Le pape a déclaré : "Mon discours à la prière pour la paix, fait il y a deux jours, a été rédigé deux semaines plus tôt, bien avant les critiques de Trump.” Lyon XIV a souligné qu'il ne désire pas débattre avec le président américain, en ajoutant : "Il a été perçu que j'essayais de débattre avec lui, ce qui n'est pas du tout dans mon intérêt."
Lors de son allocution, le souverain pontife avait dénoncé un monde ravagé par une minorité de tyrans, un message qui a été, selon certains médias, mal interprété comme une allusion ciblant Trump.
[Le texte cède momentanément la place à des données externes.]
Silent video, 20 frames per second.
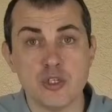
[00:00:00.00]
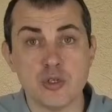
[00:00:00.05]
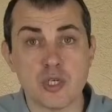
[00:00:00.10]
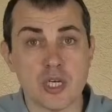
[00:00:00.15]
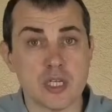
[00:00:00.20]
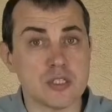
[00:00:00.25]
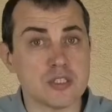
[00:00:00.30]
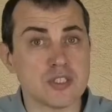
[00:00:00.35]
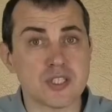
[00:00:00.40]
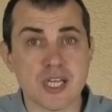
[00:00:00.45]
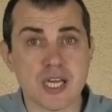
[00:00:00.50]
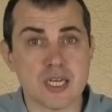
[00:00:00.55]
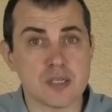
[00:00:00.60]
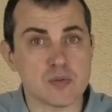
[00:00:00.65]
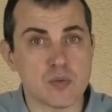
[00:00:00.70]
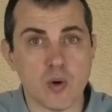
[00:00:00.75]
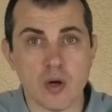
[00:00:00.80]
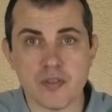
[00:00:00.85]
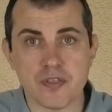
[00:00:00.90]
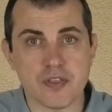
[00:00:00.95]
can understand
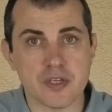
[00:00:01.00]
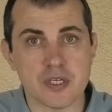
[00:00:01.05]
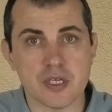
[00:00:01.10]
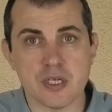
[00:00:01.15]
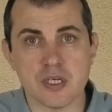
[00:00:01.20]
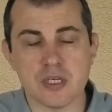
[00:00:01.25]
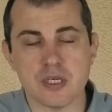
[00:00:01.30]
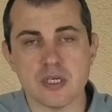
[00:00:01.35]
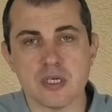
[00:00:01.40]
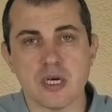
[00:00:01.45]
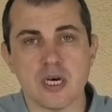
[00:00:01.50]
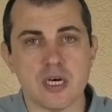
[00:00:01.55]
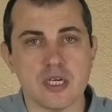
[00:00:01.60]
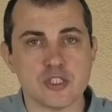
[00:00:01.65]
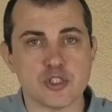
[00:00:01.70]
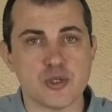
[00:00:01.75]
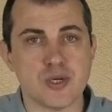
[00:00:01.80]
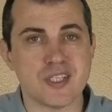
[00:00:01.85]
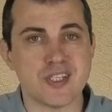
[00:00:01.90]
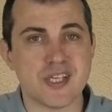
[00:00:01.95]
what the
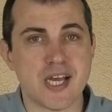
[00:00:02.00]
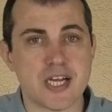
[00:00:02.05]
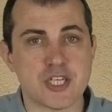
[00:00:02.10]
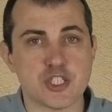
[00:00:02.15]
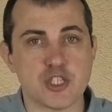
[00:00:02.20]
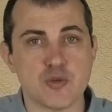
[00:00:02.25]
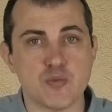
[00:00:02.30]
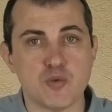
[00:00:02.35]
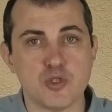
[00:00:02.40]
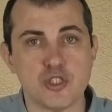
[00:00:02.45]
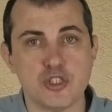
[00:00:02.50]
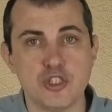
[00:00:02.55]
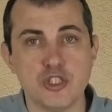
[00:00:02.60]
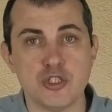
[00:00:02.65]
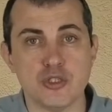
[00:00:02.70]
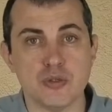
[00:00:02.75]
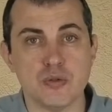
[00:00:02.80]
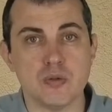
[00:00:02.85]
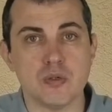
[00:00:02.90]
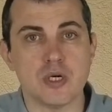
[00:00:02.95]
transaction would
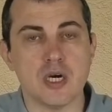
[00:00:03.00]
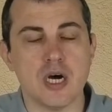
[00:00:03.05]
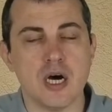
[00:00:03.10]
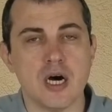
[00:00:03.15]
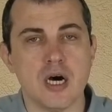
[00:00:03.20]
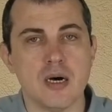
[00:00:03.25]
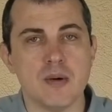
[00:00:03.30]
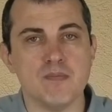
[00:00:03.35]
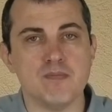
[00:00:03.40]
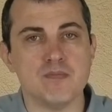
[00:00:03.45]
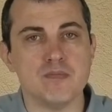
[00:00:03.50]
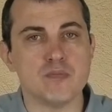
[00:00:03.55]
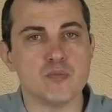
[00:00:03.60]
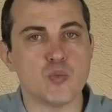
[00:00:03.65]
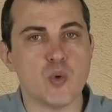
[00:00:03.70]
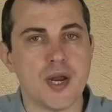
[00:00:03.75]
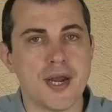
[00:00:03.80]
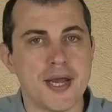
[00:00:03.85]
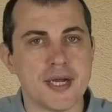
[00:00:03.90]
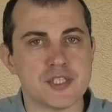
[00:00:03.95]
do
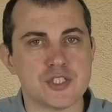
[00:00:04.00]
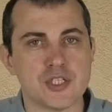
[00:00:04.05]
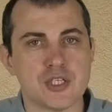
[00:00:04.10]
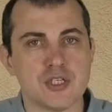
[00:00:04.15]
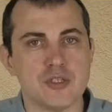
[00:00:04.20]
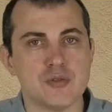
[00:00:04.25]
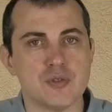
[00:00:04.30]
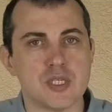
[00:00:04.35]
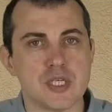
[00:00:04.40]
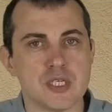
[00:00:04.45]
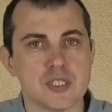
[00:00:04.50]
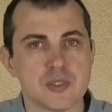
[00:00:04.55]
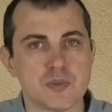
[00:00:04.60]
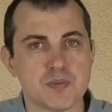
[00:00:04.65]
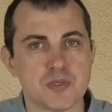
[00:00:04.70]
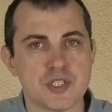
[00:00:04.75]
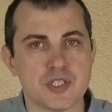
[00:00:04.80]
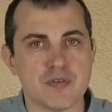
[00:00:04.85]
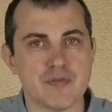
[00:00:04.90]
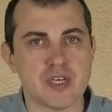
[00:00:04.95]
when executing a
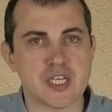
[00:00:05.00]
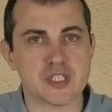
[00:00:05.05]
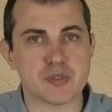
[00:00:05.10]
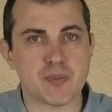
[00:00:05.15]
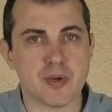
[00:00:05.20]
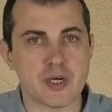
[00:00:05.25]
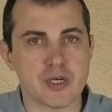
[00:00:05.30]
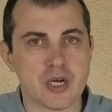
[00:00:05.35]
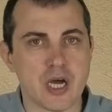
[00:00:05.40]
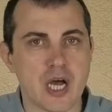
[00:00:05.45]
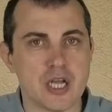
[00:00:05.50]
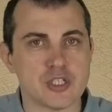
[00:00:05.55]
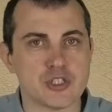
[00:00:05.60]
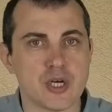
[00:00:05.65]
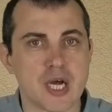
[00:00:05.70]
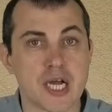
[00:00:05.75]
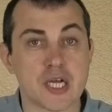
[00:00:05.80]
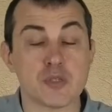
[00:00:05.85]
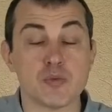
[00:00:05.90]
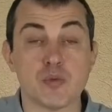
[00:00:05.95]
specific smart
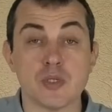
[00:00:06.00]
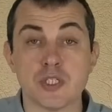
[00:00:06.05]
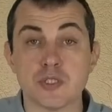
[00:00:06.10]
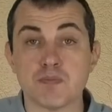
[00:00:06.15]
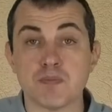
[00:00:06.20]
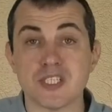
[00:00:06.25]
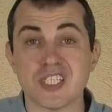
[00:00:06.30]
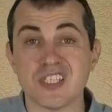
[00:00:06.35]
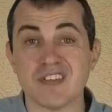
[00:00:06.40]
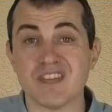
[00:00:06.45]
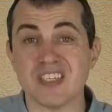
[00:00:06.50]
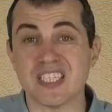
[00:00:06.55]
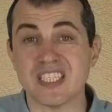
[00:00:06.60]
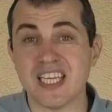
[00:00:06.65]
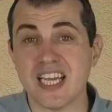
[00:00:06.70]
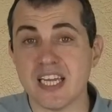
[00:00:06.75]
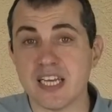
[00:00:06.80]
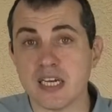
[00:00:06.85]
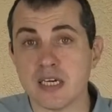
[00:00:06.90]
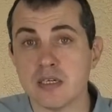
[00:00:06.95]
contract with specific
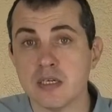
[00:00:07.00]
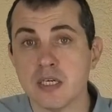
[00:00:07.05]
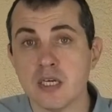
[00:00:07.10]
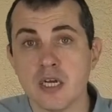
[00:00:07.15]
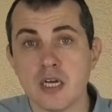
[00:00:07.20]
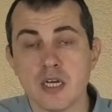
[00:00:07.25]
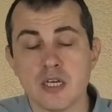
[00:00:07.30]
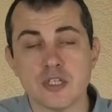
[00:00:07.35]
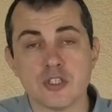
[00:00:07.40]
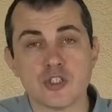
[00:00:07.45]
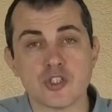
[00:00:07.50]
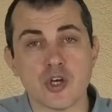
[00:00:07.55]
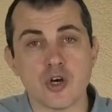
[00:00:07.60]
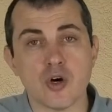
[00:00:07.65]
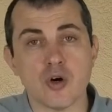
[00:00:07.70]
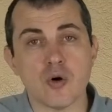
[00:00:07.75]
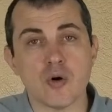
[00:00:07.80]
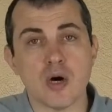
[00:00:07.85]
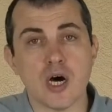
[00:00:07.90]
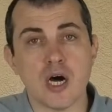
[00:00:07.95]
data.
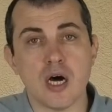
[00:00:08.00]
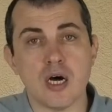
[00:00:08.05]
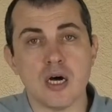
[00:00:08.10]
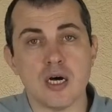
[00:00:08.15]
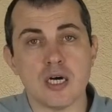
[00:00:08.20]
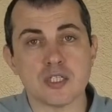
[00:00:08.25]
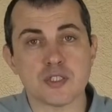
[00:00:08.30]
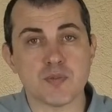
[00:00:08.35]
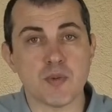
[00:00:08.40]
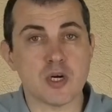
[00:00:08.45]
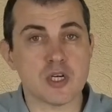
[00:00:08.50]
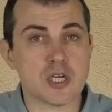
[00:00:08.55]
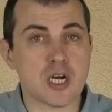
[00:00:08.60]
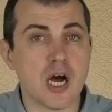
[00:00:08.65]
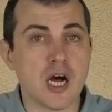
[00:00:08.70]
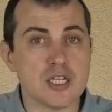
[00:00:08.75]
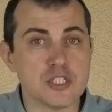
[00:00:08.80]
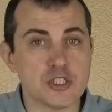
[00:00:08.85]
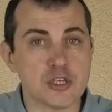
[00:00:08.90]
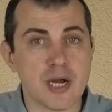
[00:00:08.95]
So a smart
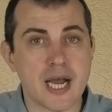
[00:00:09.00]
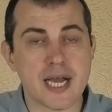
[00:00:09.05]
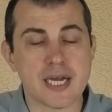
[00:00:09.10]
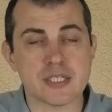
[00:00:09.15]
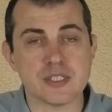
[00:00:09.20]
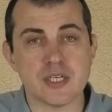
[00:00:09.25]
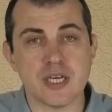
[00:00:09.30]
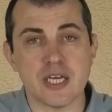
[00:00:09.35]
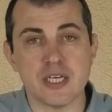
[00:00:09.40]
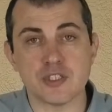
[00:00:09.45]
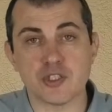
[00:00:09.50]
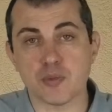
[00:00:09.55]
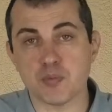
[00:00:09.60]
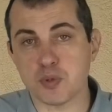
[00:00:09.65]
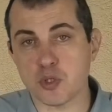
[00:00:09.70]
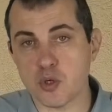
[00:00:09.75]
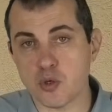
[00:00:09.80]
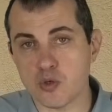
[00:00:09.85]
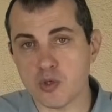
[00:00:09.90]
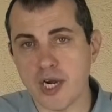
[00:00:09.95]
contract is a
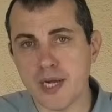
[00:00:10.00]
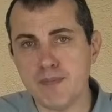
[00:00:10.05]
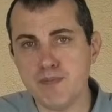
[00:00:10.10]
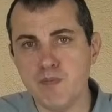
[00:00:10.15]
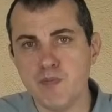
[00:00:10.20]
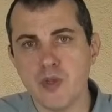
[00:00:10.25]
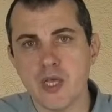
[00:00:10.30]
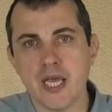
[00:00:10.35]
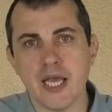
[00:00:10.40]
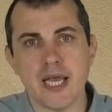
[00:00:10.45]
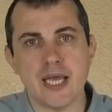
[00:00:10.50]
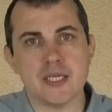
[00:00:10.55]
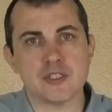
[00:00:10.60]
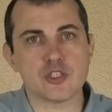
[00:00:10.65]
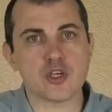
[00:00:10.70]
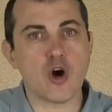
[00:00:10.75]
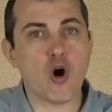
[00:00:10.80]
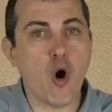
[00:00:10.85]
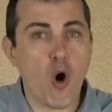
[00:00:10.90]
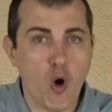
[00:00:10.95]
program. It's
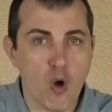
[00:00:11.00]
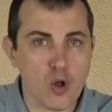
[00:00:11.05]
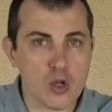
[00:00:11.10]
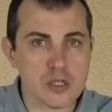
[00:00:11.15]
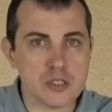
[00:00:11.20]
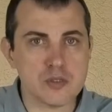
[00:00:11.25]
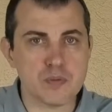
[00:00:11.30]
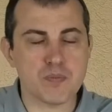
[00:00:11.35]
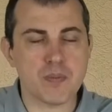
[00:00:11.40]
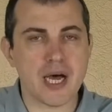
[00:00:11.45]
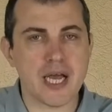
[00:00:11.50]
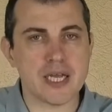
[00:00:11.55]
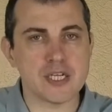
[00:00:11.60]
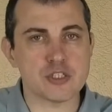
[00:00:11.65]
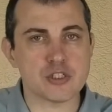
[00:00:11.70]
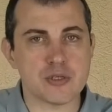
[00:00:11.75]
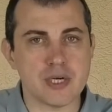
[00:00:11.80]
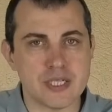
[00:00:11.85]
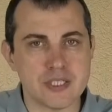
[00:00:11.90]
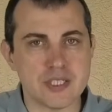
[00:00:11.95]
called by a
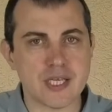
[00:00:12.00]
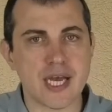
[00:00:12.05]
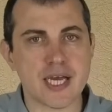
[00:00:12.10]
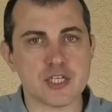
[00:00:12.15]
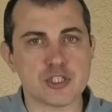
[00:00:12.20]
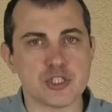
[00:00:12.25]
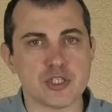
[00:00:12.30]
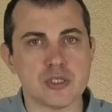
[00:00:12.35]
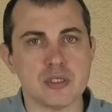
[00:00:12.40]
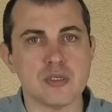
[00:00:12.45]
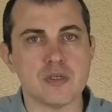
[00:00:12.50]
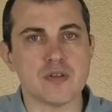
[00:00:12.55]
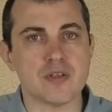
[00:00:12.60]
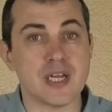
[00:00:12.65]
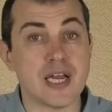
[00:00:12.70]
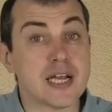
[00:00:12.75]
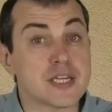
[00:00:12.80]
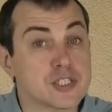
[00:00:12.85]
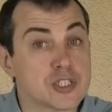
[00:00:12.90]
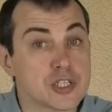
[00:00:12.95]
transaction that
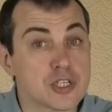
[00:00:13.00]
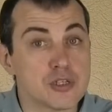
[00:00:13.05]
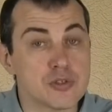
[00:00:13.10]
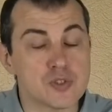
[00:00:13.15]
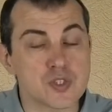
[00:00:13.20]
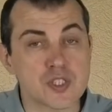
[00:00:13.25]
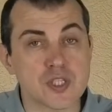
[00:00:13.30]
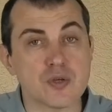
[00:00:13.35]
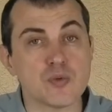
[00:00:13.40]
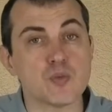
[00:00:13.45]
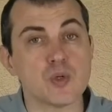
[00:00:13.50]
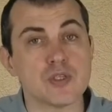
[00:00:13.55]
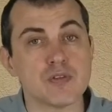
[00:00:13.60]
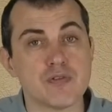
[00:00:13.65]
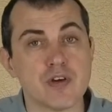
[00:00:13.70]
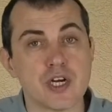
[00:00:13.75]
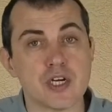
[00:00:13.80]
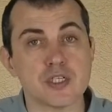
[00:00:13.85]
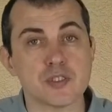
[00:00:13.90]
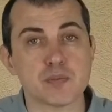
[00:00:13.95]
executes it with
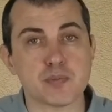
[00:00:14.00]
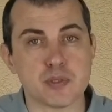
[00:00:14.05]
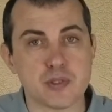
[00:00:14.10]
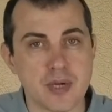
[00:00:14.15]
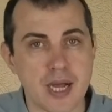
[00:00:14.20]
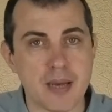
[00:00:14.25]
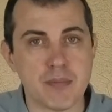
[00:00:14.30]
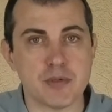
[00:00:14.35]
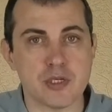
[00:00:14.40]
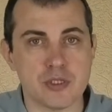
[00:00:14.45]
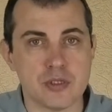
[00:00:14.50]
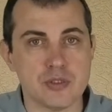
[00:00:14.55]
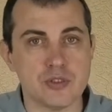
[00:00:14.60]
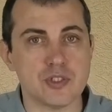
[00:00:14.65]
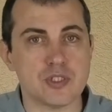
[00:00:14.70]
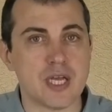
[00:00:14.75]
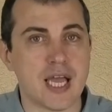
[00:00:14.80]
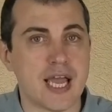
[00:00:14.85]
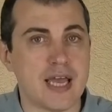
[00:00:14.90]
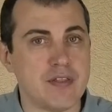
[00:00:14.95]
various
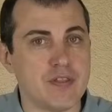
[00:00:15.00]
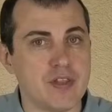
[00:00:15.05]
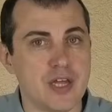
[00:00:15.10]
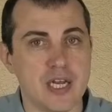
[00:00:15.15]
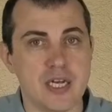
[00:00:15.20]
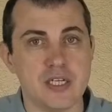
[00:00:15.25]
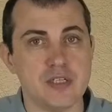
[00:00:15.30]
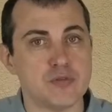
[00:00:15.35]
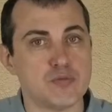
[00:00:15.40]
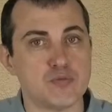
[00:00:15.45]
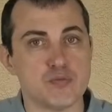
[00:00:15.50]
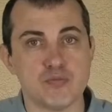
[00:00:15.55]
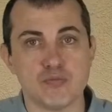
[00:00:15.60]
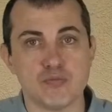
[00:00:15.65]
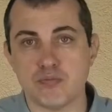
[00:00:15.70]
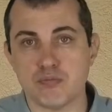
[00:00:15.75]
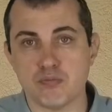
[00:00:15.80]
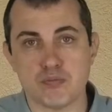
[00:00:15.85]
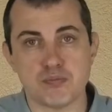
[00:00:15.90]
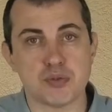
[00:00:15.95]
parameters, and then it
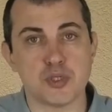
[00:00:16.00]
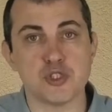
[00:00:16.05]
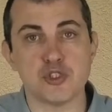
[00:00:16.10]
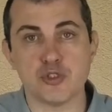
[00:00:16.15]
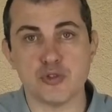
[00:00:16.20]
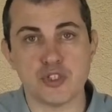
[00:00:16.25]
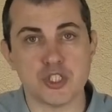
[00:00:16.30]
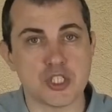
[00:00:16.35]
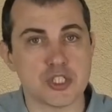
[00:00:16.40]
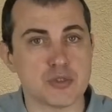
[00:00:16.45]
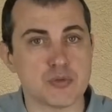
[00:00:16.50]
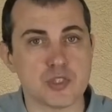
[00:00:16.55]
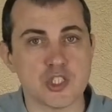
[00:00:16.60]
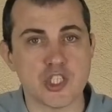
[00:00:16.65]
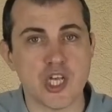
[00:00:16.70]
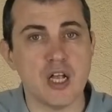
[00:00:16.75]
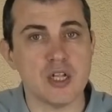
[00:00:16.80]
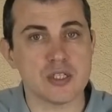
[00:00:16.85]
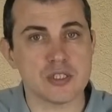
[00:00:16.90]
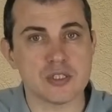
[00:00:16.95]
produces a
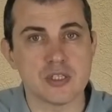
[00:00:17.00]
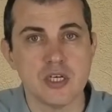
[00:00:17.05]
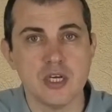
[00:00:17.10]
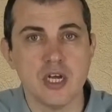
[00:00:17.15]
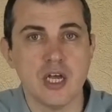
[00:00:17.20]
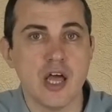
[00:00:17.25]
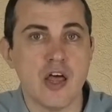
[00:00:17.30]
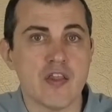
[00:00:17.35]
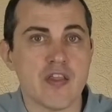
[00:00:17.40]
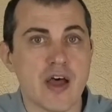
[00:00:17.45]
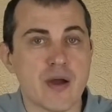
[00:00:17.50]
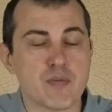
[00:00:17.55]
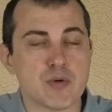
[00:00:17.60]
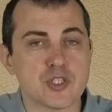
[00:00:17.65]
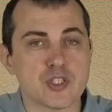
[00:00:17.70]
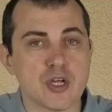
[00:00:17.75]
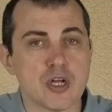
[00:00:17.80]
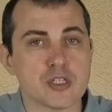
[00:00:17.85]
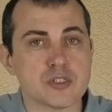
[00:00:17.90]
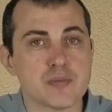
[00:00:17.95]
result. That
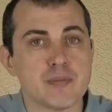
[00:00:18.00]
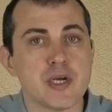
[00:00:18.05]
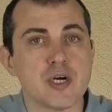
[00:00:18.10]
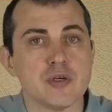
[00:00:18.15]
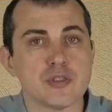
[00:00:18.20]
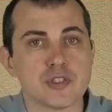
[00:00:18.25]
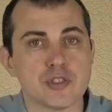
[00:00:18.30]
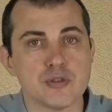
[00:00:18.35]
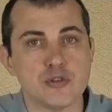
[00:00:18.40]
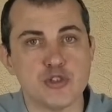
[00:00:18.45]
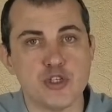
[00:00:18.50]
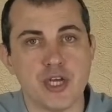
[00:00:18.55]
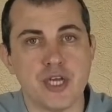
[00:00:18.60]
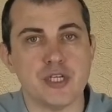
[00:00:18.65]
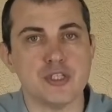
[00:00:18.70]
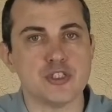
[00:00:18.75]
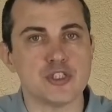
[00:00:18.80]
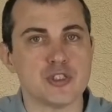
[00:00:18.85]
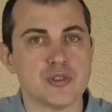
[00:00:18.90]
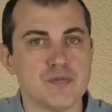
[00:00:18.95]
result may also
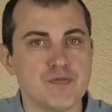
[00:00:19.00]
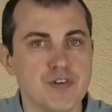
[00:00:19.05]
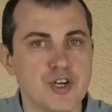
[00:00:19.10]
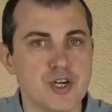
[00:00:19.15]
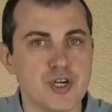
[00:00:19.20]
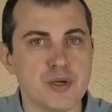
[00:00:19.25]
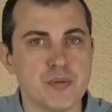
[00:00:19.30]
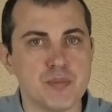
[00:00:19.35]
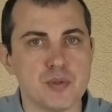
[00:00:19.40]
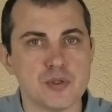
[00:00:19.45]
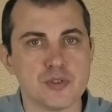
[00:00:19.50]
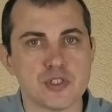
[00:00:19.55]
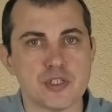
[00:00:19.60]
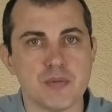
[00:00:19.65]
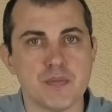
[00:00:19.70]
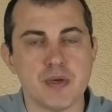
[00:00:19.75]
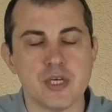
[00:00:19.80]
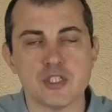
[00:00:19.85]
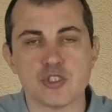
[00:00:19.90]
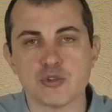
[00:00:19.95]
change some variables. It
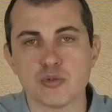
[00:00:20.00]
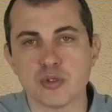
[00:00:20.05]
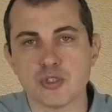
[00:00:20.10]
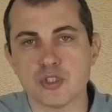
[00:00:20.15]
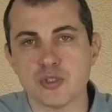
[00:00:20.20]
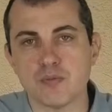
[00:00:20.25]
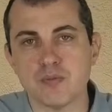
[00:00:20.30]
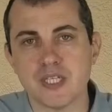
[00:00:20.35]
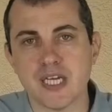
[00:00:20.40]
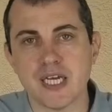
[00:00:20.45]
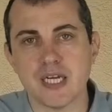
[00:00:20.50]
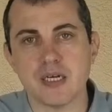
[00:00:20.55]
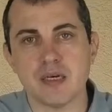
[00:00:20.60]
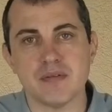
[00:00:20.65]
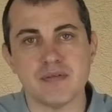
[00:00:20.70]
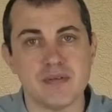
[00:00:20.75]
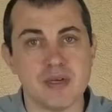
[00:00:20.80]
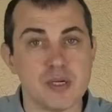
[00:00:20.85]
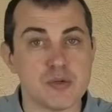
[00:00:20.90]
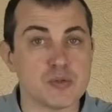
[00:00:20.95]
may store some data.
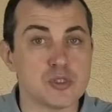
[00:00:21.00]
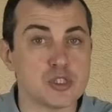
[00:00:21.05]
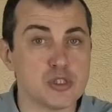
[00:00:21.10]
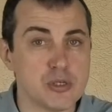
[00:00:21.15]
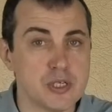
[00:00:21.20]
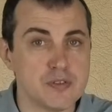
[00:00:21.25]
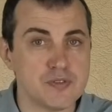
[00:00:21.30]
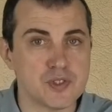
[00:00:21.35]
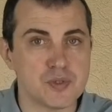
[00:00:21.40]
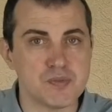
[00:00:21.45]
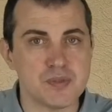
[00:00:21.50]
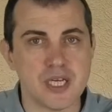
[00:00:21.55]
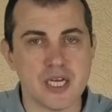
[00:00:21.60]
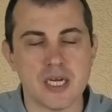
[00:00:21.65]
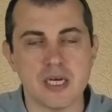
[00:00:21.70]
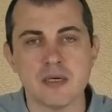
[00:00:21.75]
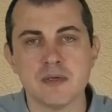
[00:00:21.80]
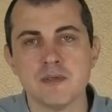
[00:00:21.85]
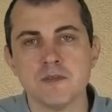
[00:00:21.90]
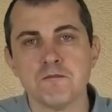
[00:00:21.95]
It may retrieve some
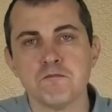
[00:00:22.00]
data.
Des critiques virulentes de Trump à l'encontre du pape
Les tensions se sont intensifiées lorsque Trump a qualifié le pape de "faible" et "nul en politique étrangère", répondant à ses remarques sur les conflits mondiaux. Mercredi dernier, Trump a souligné qu'il était essentiel que le pape comprenne les réalités d'un "monde cruel".
"Assez de l'idolâtrie du moi et de l'argent ! Assez des démonstrations de force ! Assez de guerre ! La véritable force se manifeste en servant la vie", avait affirmé le pape lors d'une veillée de prière à Rome.
Le pape Léon XIV a marqué sa détermination à défendre le message de l'Évangile, en déclarant qu'il n'avait pas peur d'exprimer ses opinions, même face à l'administration actuelle. Sa tournée en Afrique est perçue comme une tentative de rétablir l'équilibre et d'exposer les défis que le continent rencontre, loin des polémiques qui entachent ses déclarations.